The "SYMPOSIUM" is a rag-bag of internet forum conversations (urgh) and essays, and mainly concerns the process of cultural labelling and whether or not it is a good idea. It explores the links between the New Weird and the Old Weird, but not very well. Where are the Robert Aickmans, the Leonora Carringtons, the William Sansoms? Only a lucky few of the old guard such Borges and David Lindsay are even mentioned. I was disappointed by this section but the 'European Editor Perspectives on the New Weird' were quite interesting (Romania loves it and treats it as a literary genre; the editor representing Germany stoutly and Teutonically claims it doesn't exist at all, which made me laugh!)

Could the round-robin save the collection? In a word, no. Despite the presence of the usually-brilliant Conrad Williams, the fancifully-titled 'Death In A Dirty Dhoti' (those whimsical stylings are really starting to hurt by now)fails to impress. It's atmospheric but ultimately goes nowhere, and the various authors spend so much time focussing on creating poetic imagery that Williams, who comes last, really struggles to bring the barely-existent plot to a satisfying conclusion. It does at least focus on another culture than the West - despite the New Weird's often-stated aim of incorporating non-Western preoccupations, the overwhelming majority of the stories in this collection are occidental in feel. At best, they are culturally neutral. It appears that the New Weird exhibits the same old racism we've come to expect from genre fiction.

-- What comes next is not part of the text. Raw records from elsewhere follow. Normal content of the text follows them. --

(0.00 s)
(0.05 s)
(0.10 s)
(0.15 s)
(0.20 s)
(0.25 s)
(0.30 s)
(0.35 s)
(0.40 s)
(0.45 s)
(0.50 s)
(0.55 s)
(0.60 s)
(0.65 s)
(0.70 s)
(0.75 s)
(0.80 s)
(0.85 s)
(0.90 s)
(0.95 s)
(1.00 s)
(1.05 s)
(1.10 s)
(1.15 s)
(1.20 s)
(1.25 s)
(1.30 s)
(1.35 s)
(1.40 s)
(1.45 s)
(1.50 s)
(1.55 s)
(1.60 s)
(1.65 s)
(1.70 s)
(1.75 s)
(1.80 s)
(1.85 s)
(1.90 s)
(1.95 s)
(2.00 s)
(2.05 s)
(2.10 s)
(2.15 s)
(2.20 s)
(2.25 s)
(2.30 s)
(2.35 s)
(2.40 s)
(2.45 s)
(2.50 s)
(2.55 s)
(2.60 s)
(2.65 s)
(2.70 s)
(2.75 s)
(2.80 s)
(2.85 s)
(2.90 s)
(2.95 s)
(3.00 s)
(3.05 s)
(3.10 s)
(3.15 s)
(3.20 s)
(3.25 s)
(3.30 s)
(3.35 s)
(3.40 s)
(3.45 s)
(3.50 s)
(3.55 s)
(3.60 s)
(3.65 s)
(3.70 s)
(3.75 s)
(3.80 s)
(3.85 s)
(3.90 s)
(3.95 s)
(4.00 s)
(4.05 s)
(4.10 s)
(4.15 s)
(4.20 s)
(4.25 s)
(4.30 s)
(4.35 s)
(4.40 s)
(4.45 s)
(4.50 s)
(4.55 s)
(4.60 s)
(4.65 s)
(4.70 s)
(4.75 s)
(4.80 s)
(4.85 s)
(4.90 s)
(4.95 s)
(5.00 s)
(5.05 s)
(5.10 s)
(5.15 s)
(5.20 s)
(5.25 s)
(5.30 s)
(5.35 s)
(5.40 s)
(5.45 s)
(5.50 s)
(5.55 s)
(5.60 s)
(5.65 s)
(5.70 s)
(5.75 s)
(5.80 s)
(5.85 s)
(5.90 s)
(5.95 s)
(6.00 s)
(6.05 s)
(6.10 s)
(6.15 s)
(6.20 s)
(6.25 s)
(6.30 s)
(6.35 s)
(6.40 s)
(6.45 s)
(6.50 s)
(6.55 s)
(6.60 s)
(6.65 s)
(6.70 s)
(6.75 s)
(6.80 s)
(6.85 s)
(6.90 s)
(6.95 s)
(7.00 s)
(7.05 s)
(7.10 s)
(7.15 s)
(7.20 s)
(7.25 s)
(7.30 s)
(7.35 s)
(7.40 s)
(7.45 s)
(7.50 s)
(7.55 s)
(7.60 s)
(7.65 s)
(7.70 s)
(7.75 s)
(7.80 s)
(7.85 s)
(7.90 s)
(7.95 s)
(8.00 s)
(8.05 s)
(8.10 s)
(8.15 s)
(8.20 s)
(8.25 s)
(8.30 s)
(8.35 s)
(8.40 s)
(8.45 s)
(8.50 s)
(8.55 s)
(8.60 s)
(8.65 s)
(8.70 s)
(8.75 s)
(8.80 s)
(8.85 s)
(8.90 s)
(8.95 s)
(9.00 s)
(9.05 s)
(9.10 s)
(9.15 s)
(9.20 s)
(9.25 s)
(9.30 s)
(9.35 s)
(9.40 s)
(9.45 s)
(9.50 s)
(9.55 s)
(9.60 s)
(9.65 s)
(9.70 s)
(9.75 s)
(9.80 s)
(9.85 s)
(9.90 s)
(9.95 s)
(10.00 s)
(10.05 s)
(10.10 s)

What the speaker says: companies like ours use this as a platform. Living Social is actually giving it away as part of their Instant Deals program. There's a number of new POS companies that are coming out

Yes, I was disappointed by this book. I came to it in a bad mood, but trying to keep an open mind, and I finished it in a much worse mood! The whole thing has done something I thought impossible, and put me off the idea of the "New Weird". I say this as someone who loves M John Harrison and Conrad Williams, likes Robert Holdstock and China Mieville,and so on. It is shocking how quickly the New Weird seems to have codified, how predictable the fiction is. And along with the cultural imperialism there is also the New Sexism to contend with. It is remarkably like the Old Sexism - only a small minority of the fiction here is written by women, and apart from the Koja piece the New Weirdoes, so voluble on the topic of politics in general, are suspiciously silent when it comes to feminism and gender politics (I'd like to count Rennie's awkward effort, but I really can't.) And the failure to acknowledge major pioneers of the genre really bothered me.

Oh well. Maybe the Old Weird is a safer bet. I still want to read The Weird, which has an impressive line-up, but the Vandermeers rather dropped the ball on this one. Nice jacket art and paper though! I liked the clockwork beetle.